Jennifer is a people person. She describes herself as (take out “In her time at Havergal,”) a very social student who loved extra-curriculars, particularly theatre. Today, Jennifer is grateful that Havergal set such high academic standards and encouraged her to pursue a professional career. It landed her in medical school at McMaster University, where she thrived. She completed her ophthalmology residency at the University of Toronto with two awards, one for the resident with the highest academic standing over five years.
Initially, her feeling about ophthalmology was “anything but.” But gradually she realized that she enjoyed the highly visual nature of ophthalmology and its direct impact. Unlike some other specialties that routinely require extensive imaging and lab work, diagnosis in ophthalmology often requires no more than a physical examination.

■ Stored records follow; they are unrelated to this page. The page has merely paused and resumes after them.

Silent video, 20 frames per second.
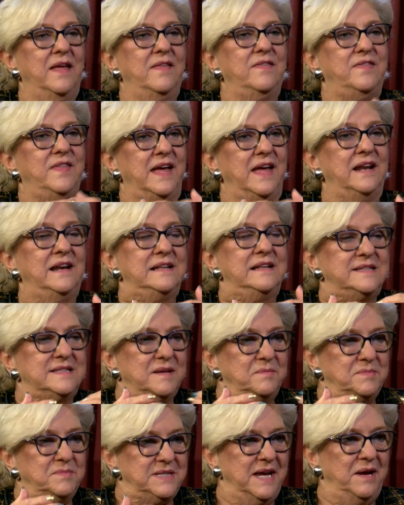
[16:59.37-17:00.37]
Then in
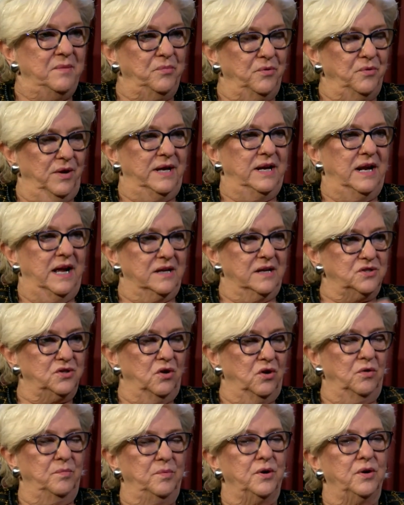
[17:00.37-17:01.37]
September and
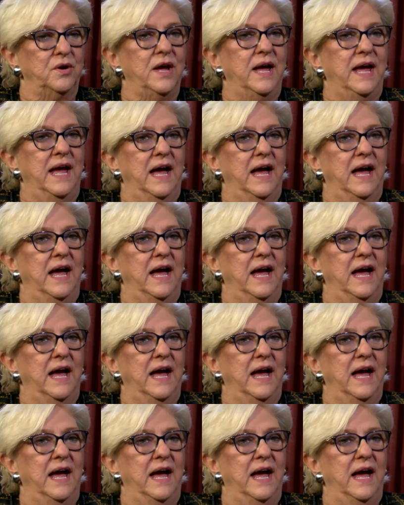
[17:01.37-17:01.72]
October,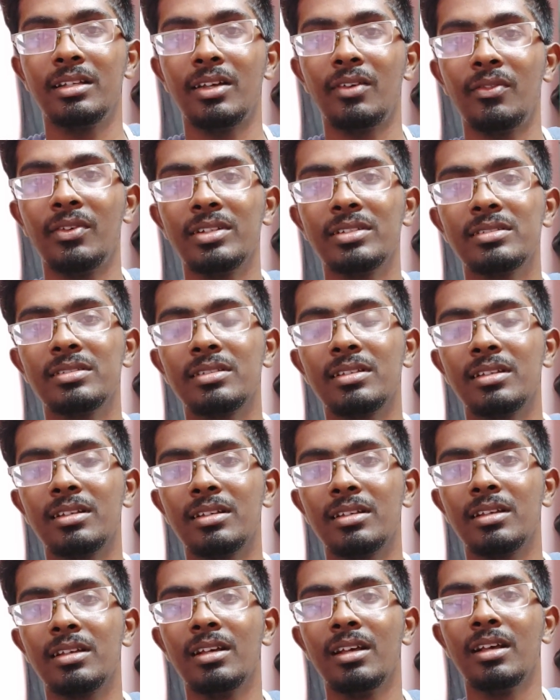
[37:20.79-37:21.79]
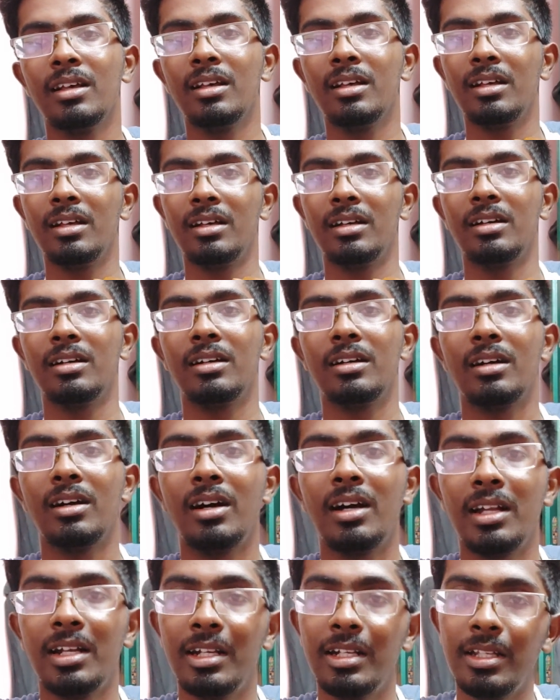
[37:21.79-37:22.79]
affects
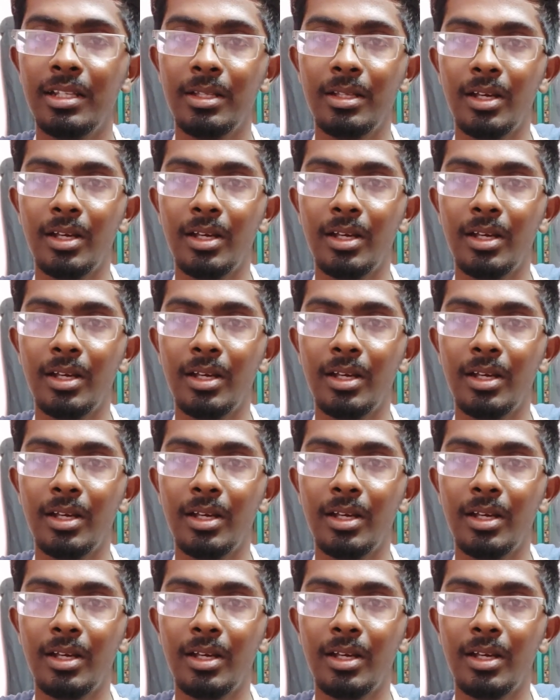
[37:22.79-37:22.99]
and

“You can make a drastic difference quickly,” she says, citing cataract surgery as an example. The technology involved in removing the clouded lens and replacing it with a new one has improved so vastly that patients can often hardly believe the results. “They’re over the moon,” she says. “You get a lot of gratitude.”

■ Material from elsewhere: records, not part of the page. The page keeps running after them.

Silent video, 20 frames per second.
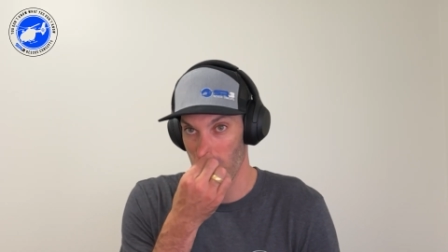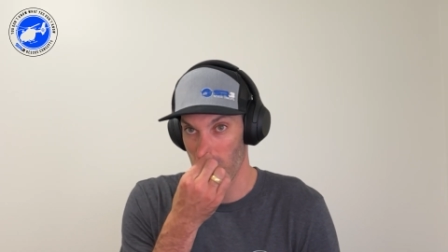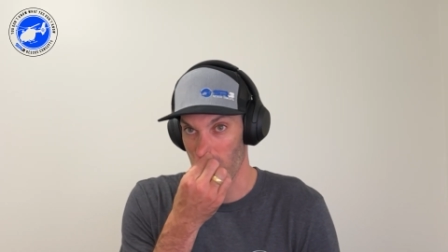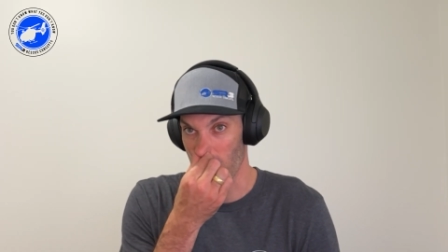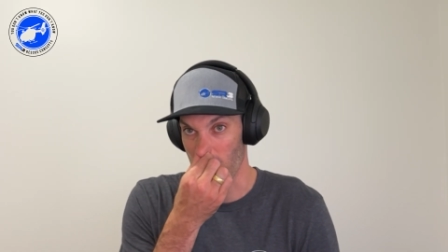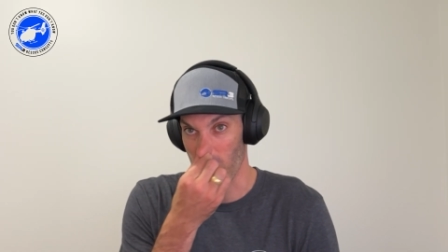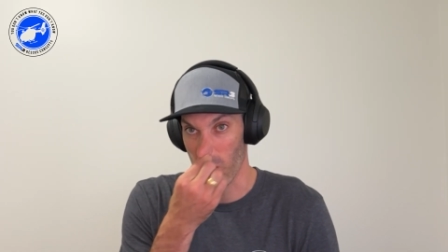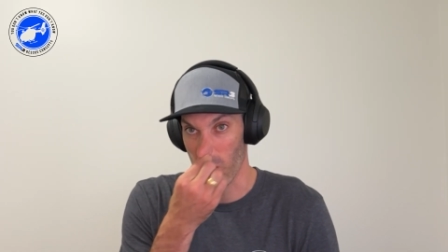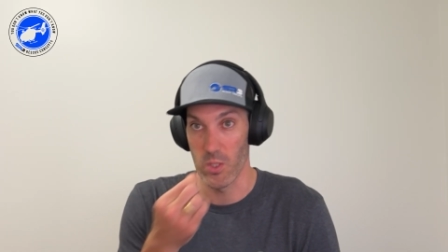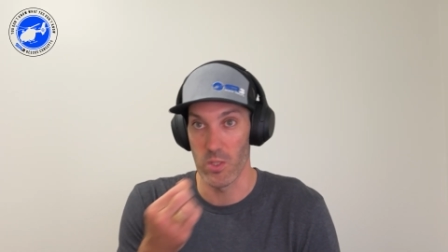
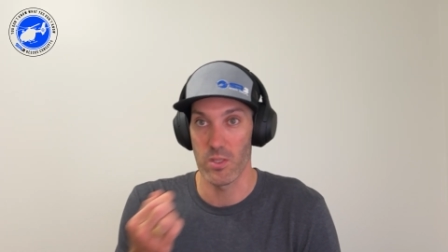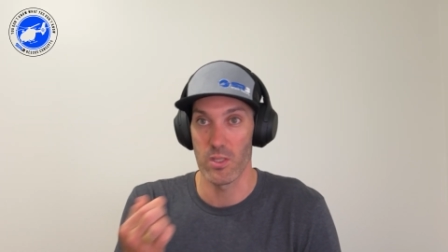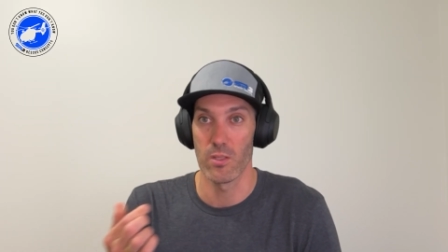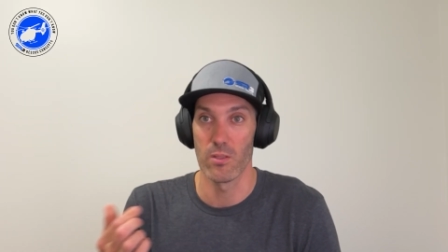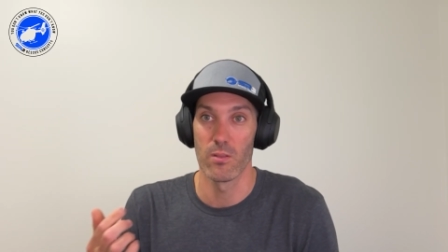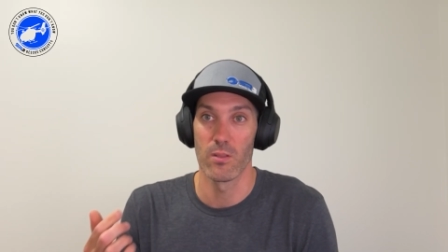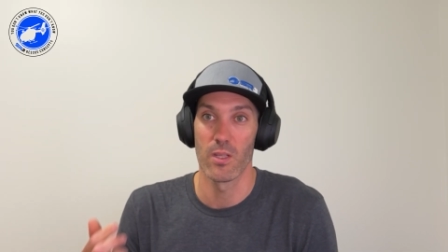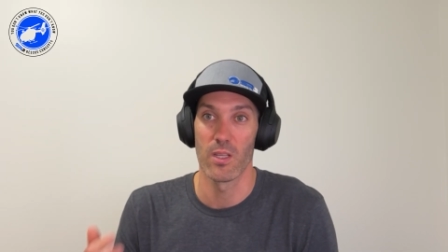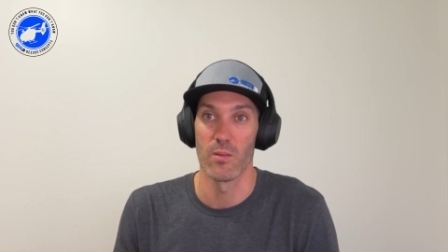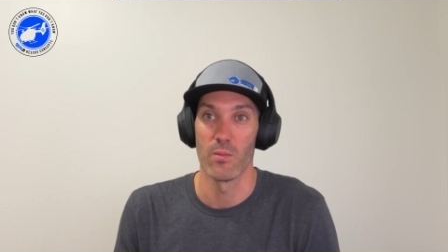computer
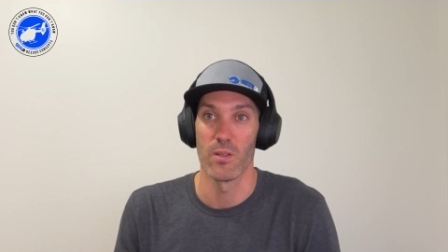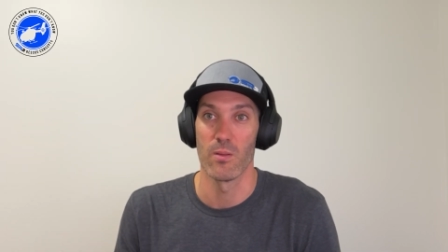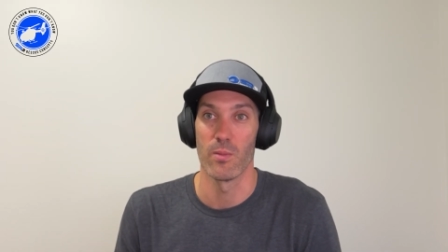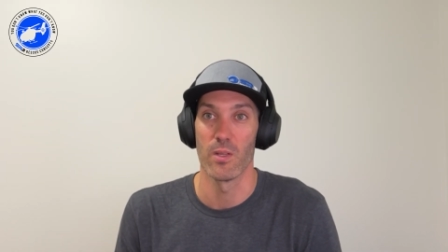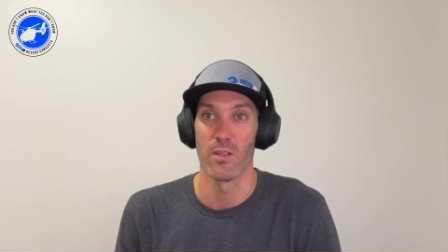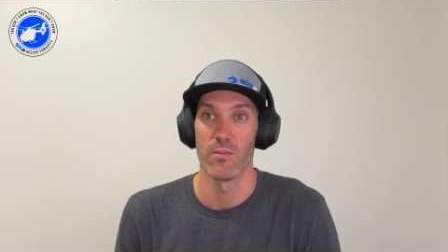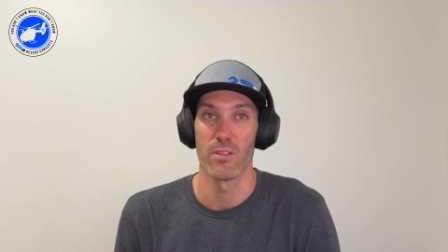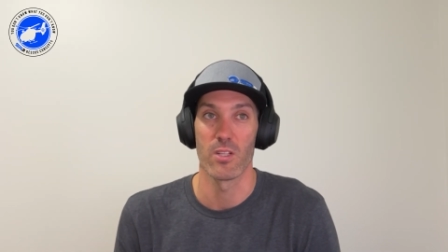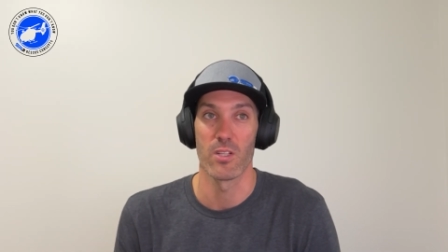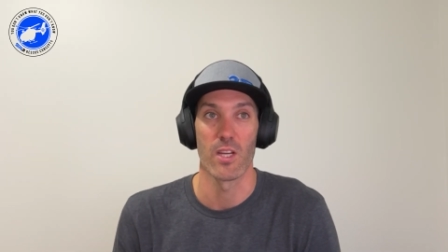skill can be a bit
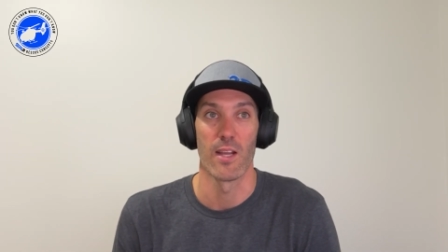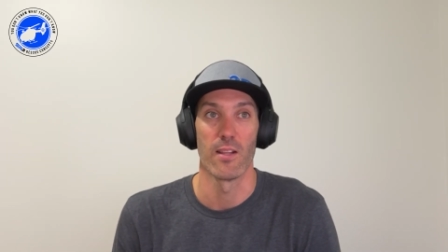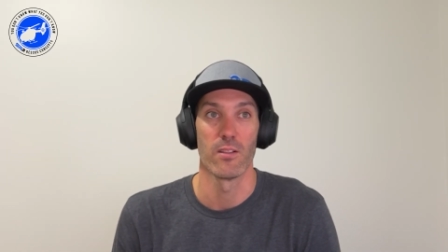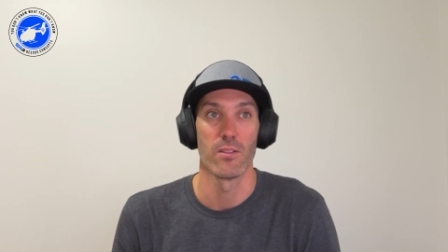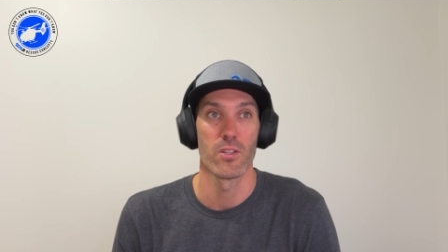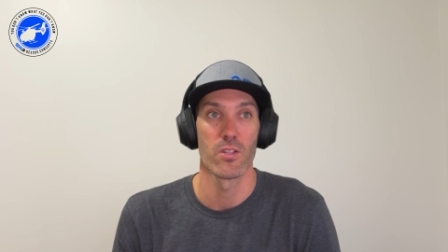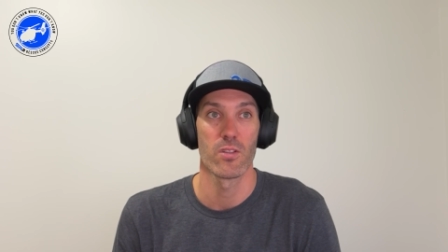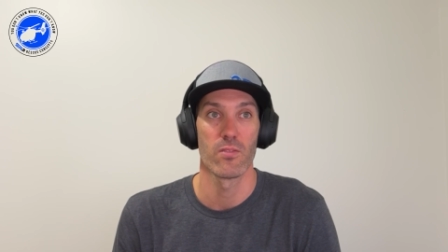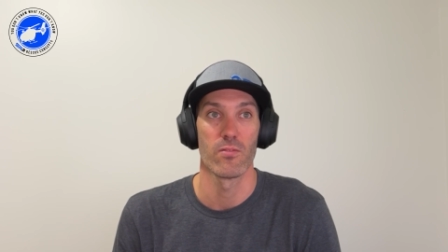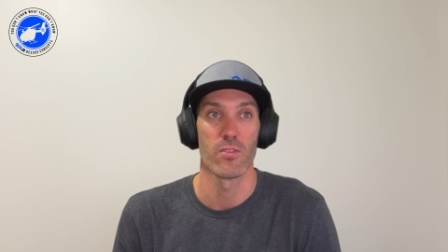of a
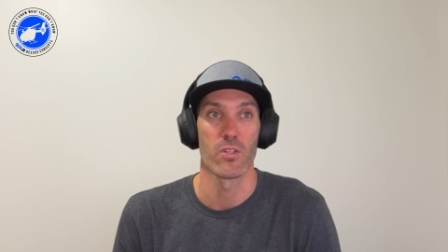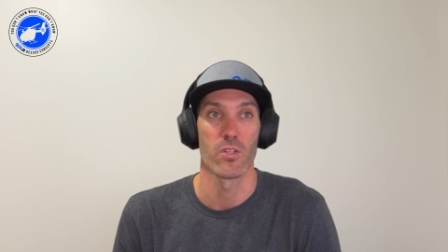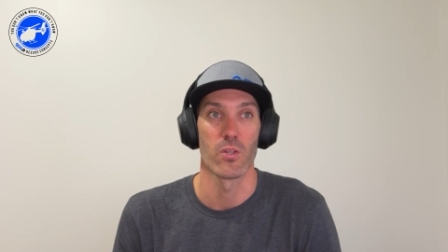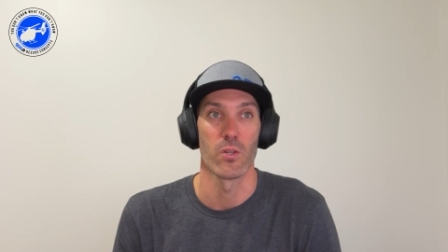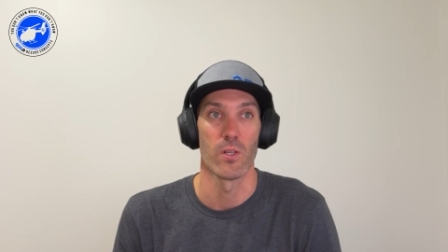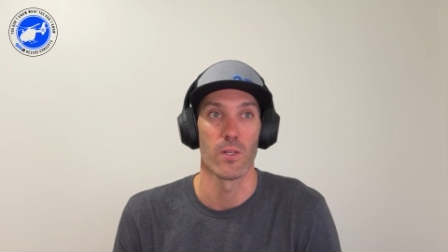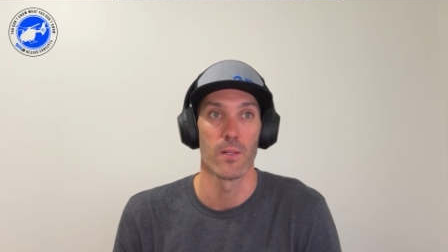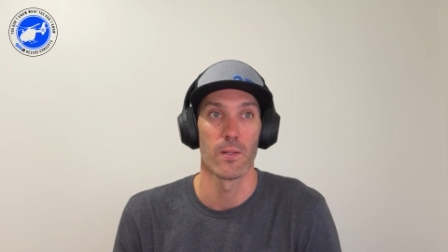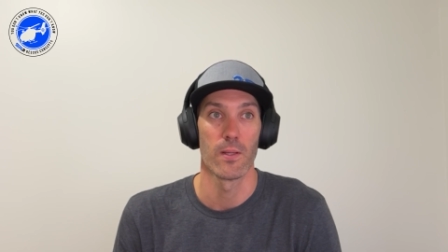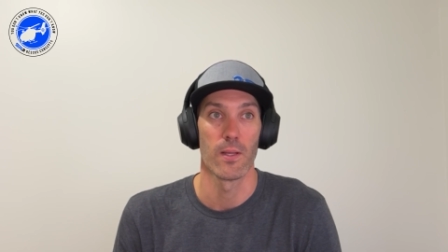challenge for
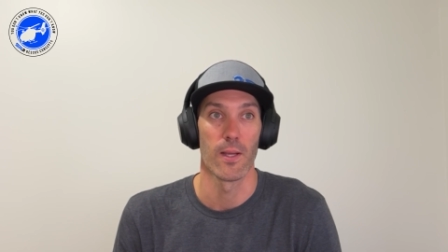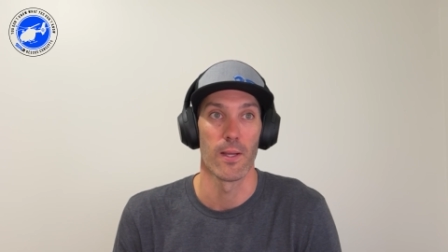sure.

Most of Jennifer’s work is on cataracts and glaucoma, a disease of the optic nerve that causes gradual vision loss and can lead to blindness. Both mainly affect older people. “There’s lots of business going around,” she says. The volume of work means that she needs to connect quickly with her patients, who come from all cultures and walks of life; again, communication is key.

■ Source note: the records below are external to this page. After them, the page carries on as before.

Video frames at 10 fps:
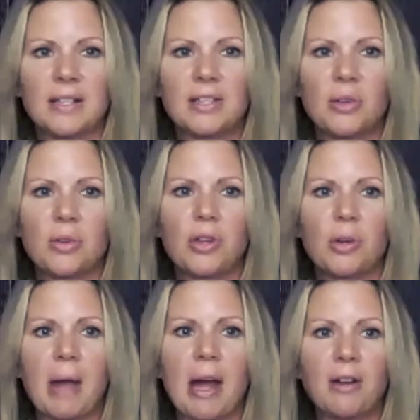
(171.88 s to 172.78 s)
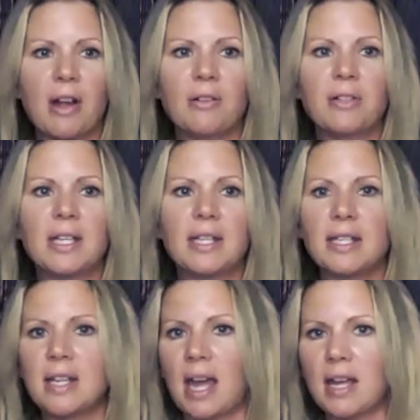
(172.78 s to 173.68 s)
So your background
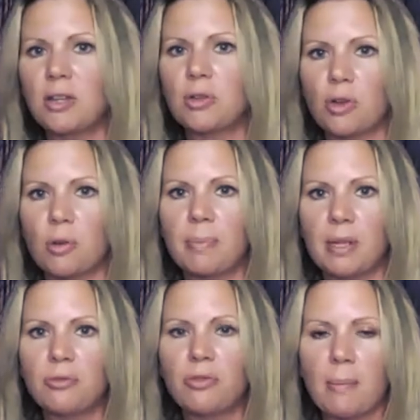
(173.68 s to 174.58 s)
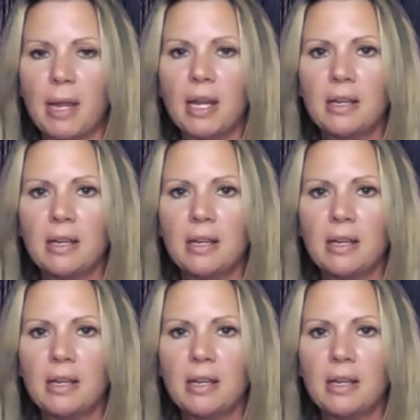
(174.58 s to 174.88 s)
is in ag. You grew up in farming?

In addition to her clinical and surgical work, Jennifer is a lecturer and the Director of Undergraduate Education in the Ophthalmology Department at the University of Toronto. She has two young children and a partner who is staying home for now. Unlike many other medical specialisations that have moved to a more hybrid practice since the pandemic, ophthalmology remains very much in person. But that’s also what Jennifer likes about it.
Because, as technical and clinical as the work can be, what ultimately sticks in these doctors’ minds are their patients. Cathy Eplett ’77 remembers being on the night shift at Scarborough General Hospital when an 18-year-old boy walked in with his parents. He had been at a party that was crashed by uninvited guests. A fight broke out and he was smashed in the face with a beer bottle. His eyelid had been torn off and his eyeball sliced in two.
“I’ll do what I can,” Cathy remembers saying to the parents, glad for her extra training in oculoplastics. The surgery lasted most of the night. Cathy was able to save the boy’s eye and reconstruct his eyelid. He didn’t regain perfect vision, but he was legally able to drive and could still play basketball. The family’s gratitude was overwhelming.
“We all have stories like this,” says Cathy. “It’s what keeps us going.”